I squeeze my eyes shut, still silently begging.
His shaft inches forward, painfully slow, yet incredibly erotic.
Thank freaking God.
Deeply he fills my tight walls. It’s perfect. He can’t help it. Need overpowered fear. Need for me.
He moves again. A slow but steady rhythm.
“Mmm, moyá devushka,” he murmurs, almost inaudible.
His breath is short and hot against my neck. His dick throbs inside me, and now I’m the one losing my sanity. My mouth opens with a soft, involuntary moan—
He freezes.
His body locks. His breath stops.
I grin. He’s caught. I won’t let him play this off. I dig my fingernails into his hip and hold him in place, teasing low, “Gustav, you’re way too big for me to sleep through that.”
He pulls out fast, guilt flooding his features. “I’m sorry. Did I hurt you?”
I act before he can make excuses again. I swing a leg over him, straddling his hips, my palms sinking into the warm hardness of his chest. His eyes widen as I lower myself and take him inside me completely.
He groans. A deep, helpless sound that vibrates through my bones.
“Peighton,” he breathes, frustrated. “I’m already close. It has been too long.”
“Good,” I murmur. “My husband waited for me for months?”
“Always.”
I blush. He’s all mine.
I ride him, slow at first.
His palms slide reflexively to my stomach, fingers splayed, reverent. The moment his hand settles there, something inside him snaps. His control fractures. His eyes darken with something raw and worshipful.
“It’s sexy,” he nearly growls, “that your body carries my child. That everyone can see what I did to you. That we are bonded this way.”
The way he says it, with a mix of reverence and awe, sends heat flooding through me. I move against him, slow and firm, showing him I’m not fragile. Showing him I’m his. He grips my hips harder, guiding me now, need overtaking caution.

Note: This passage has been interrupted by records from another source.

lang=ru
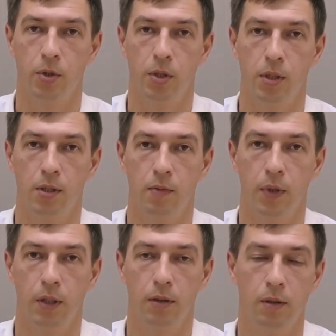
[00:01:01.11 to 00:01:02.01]
6
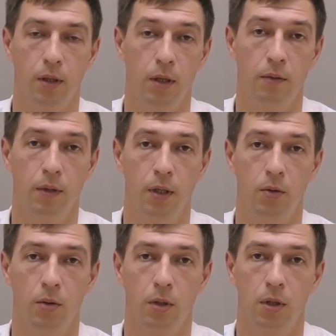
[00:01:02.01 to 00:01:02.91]
ватт, а
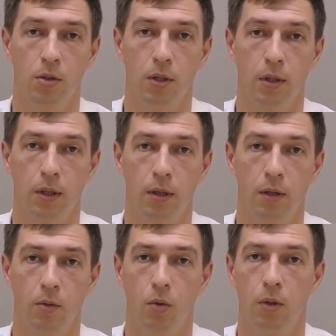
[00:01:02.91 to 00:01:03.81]
выдает каждая такая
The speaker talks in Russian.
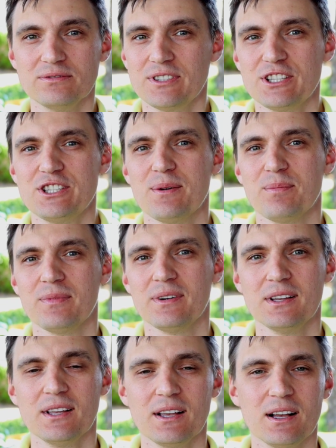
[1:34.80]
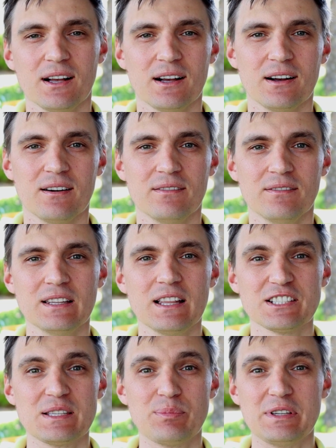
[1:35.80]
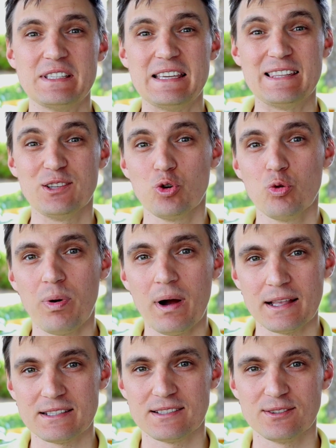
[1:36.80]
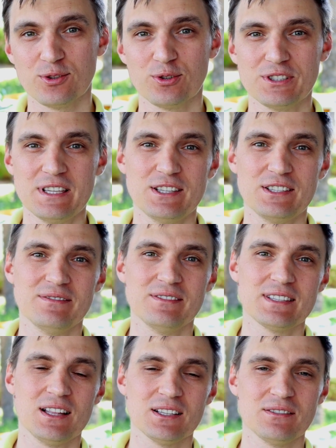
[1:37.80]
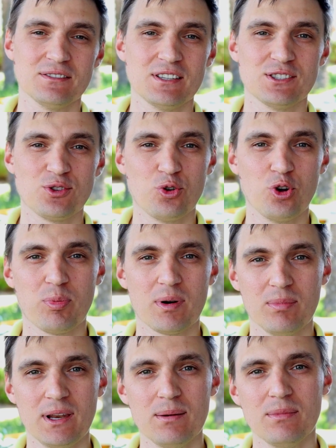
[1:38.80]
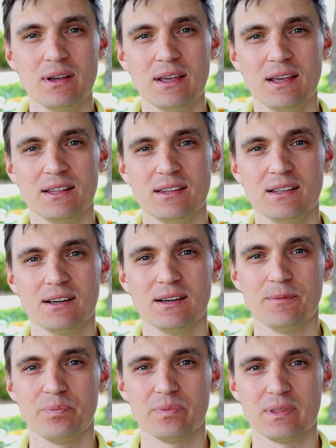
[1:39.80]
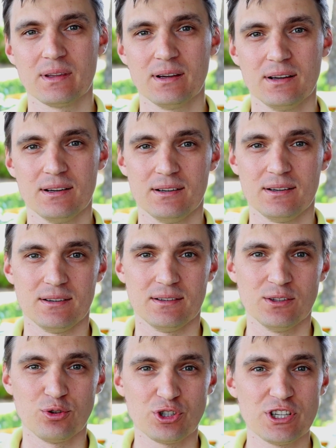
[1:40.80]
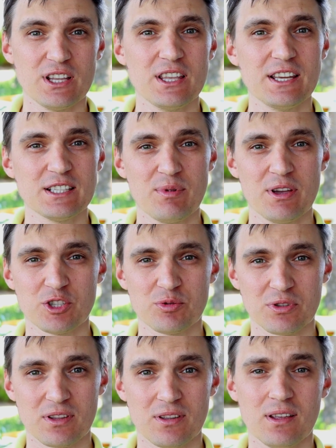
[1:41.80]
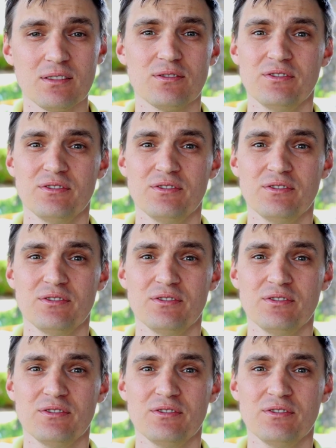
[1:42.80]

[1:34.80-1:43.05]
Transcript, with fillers: Зачем? А, вы должны, по идее, докупать, но здесь вы сталкиваетесь с другой проблемой, это а, нарушение риск-менеджмента. Да?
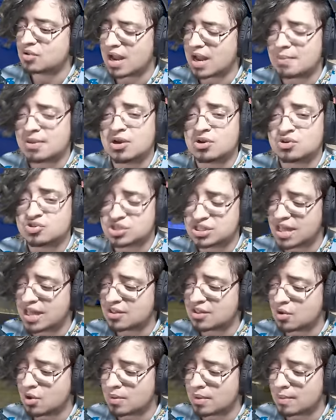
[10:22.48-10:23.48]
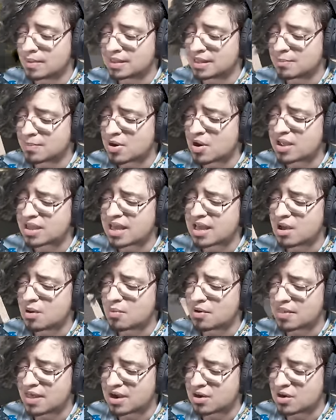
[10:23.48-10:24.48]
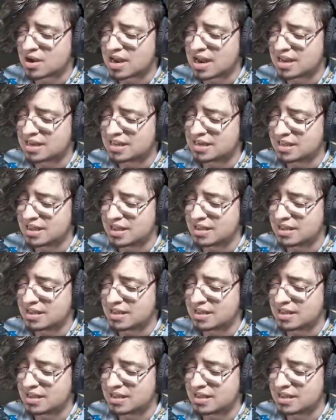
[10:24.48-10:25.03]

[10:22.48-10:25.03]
velocidad, obviamente. Pero hay que acomodarlo en la línea.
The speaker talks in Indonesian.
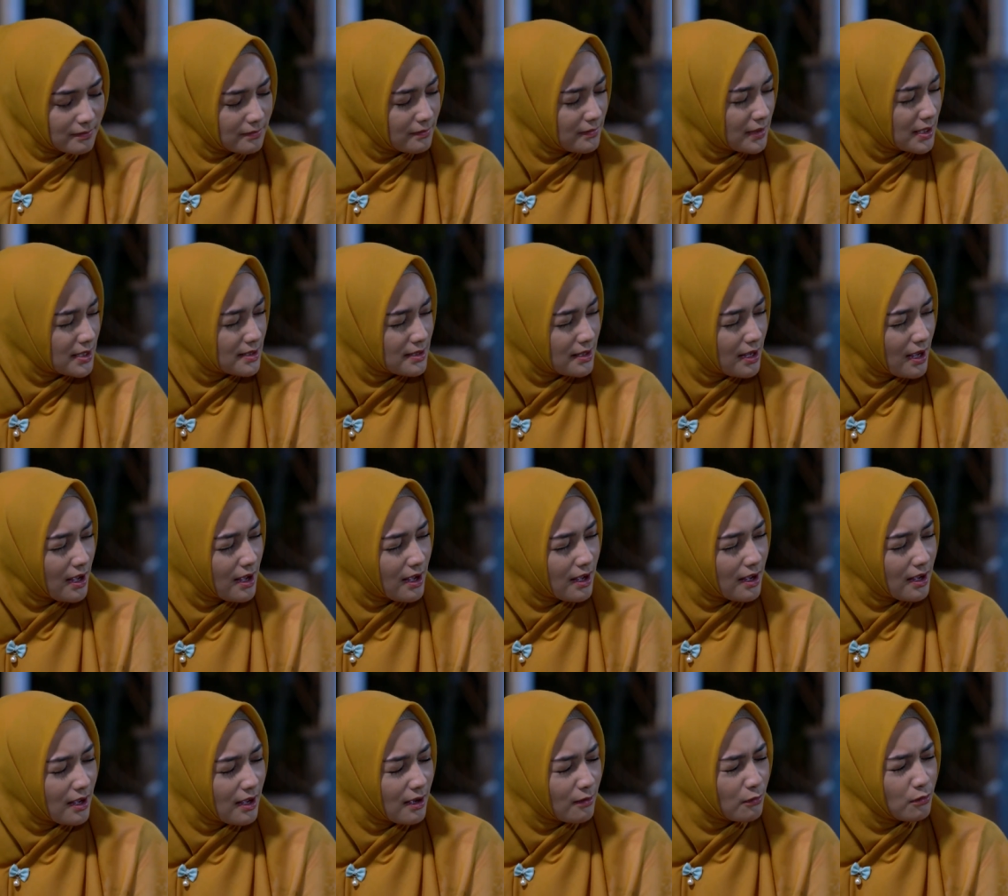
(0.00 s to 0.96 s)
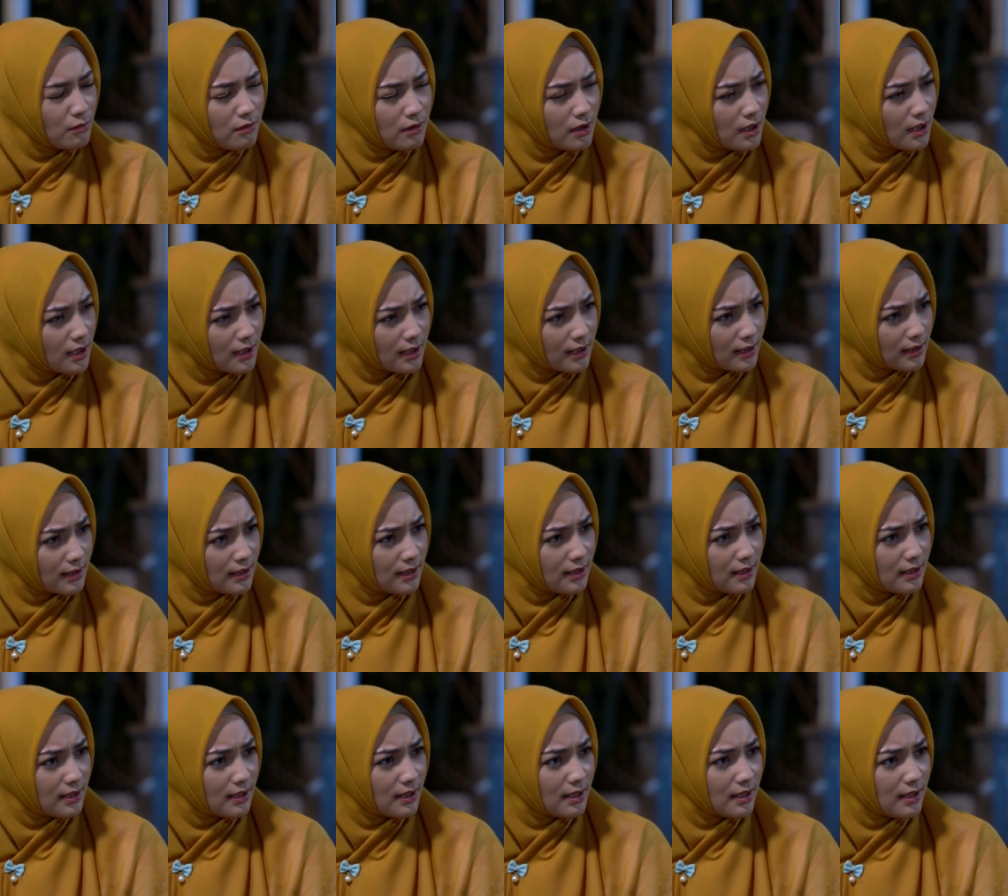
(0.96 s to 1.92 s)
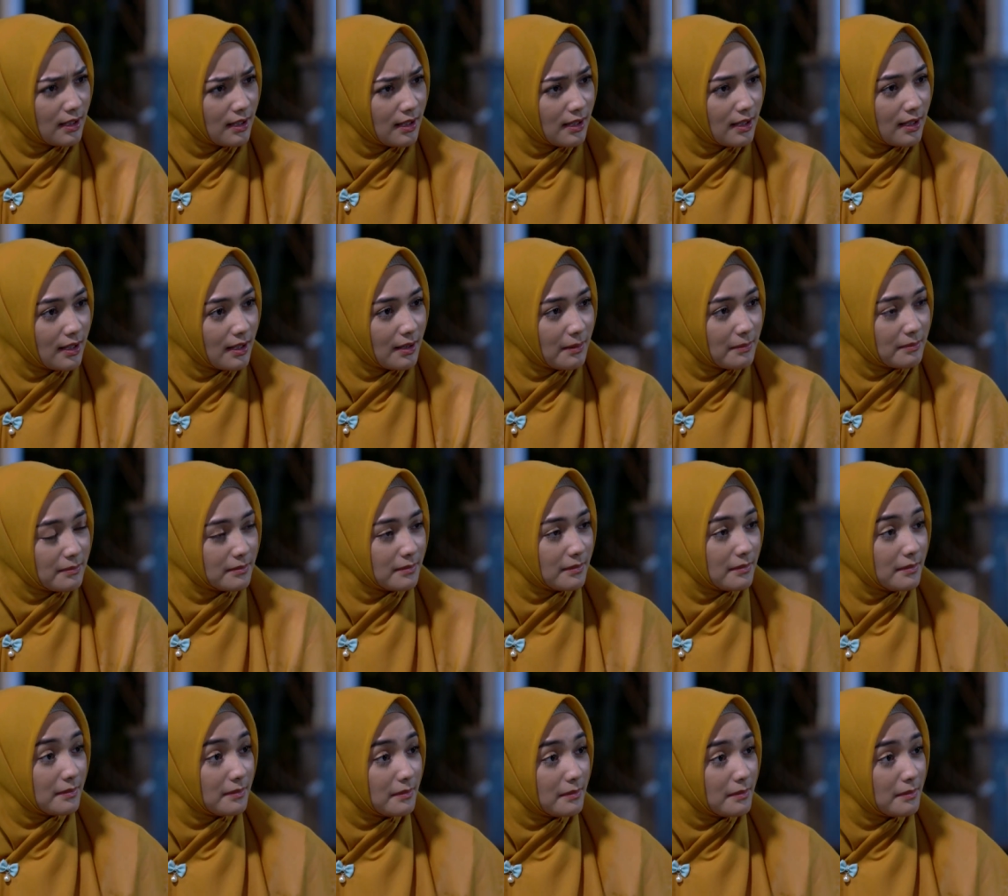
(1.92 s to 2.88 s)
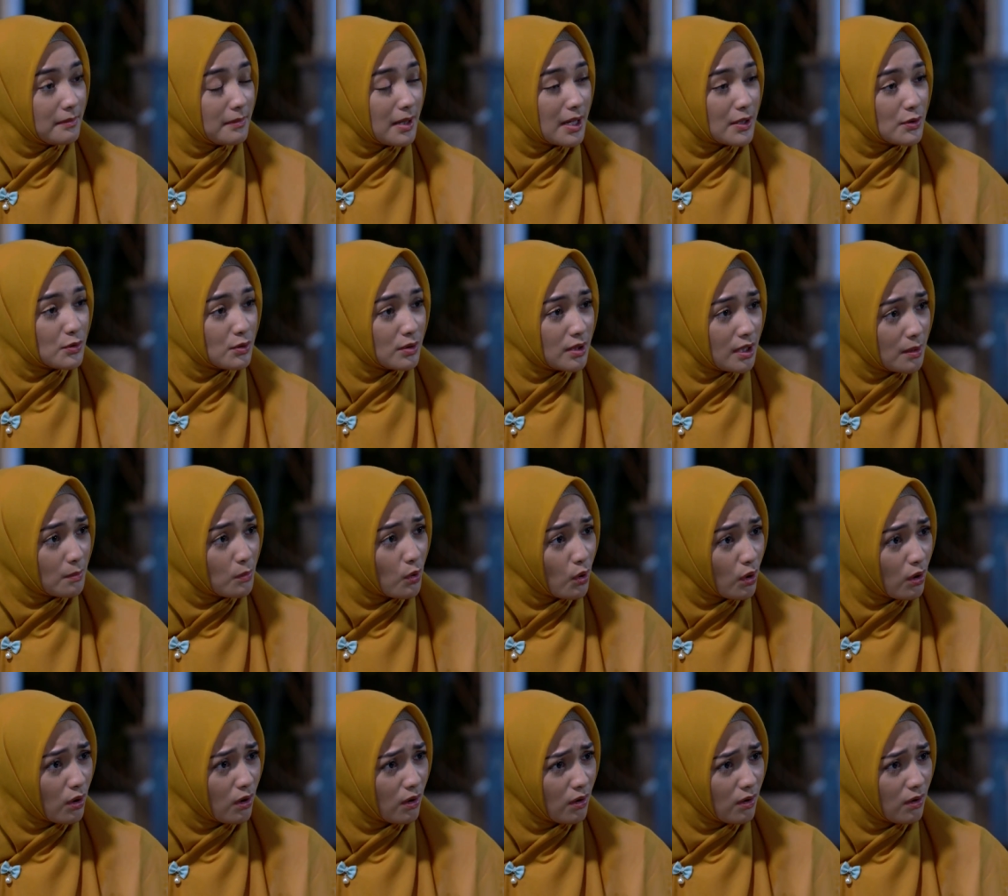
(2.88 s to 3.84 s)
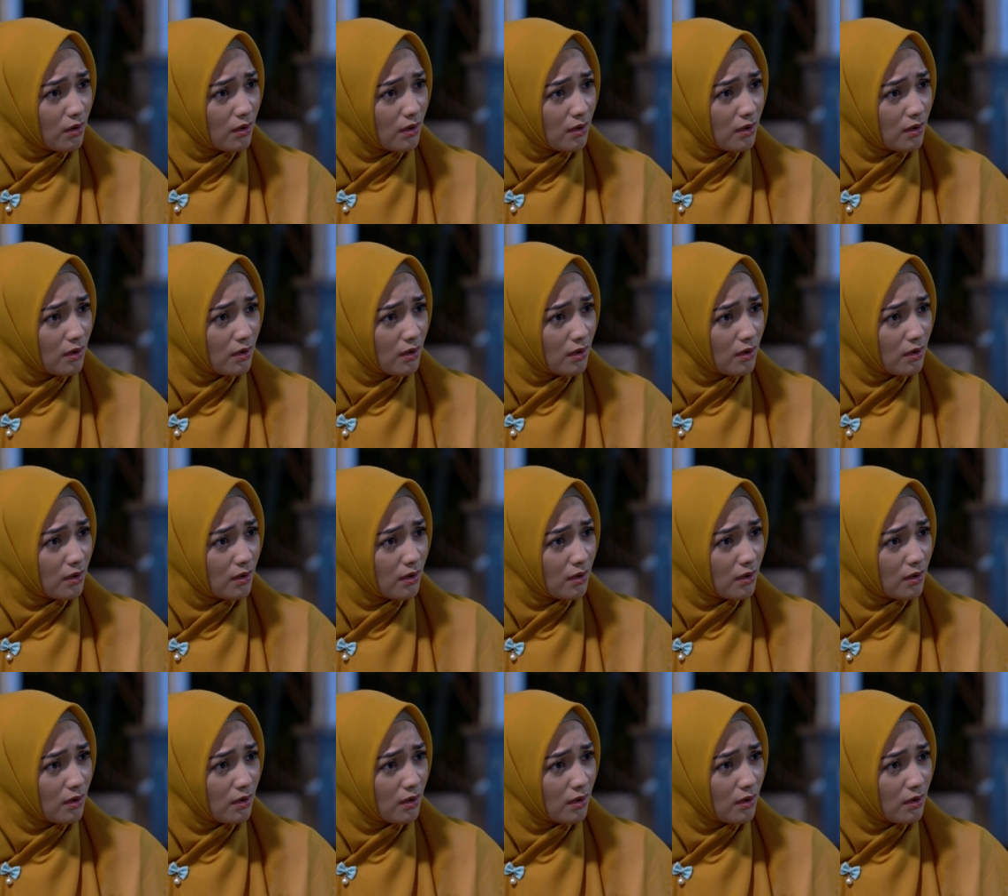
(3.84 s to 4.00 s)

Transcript: Mas, aku gak ngerti. Maksudnya bohong?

When he finally loses himself, it’s violent in the best way. He breaks beneath me, gasping my name, holding my body like it’s the only thing anchoring him to reality. And when the pleasure crests, it’s not just physical. It’s emotional, overwhelming, and bonding.
He stays hard like the unpredictable, powerful man he is.
We make love long into the night, tangled in sheets and whispered declarations.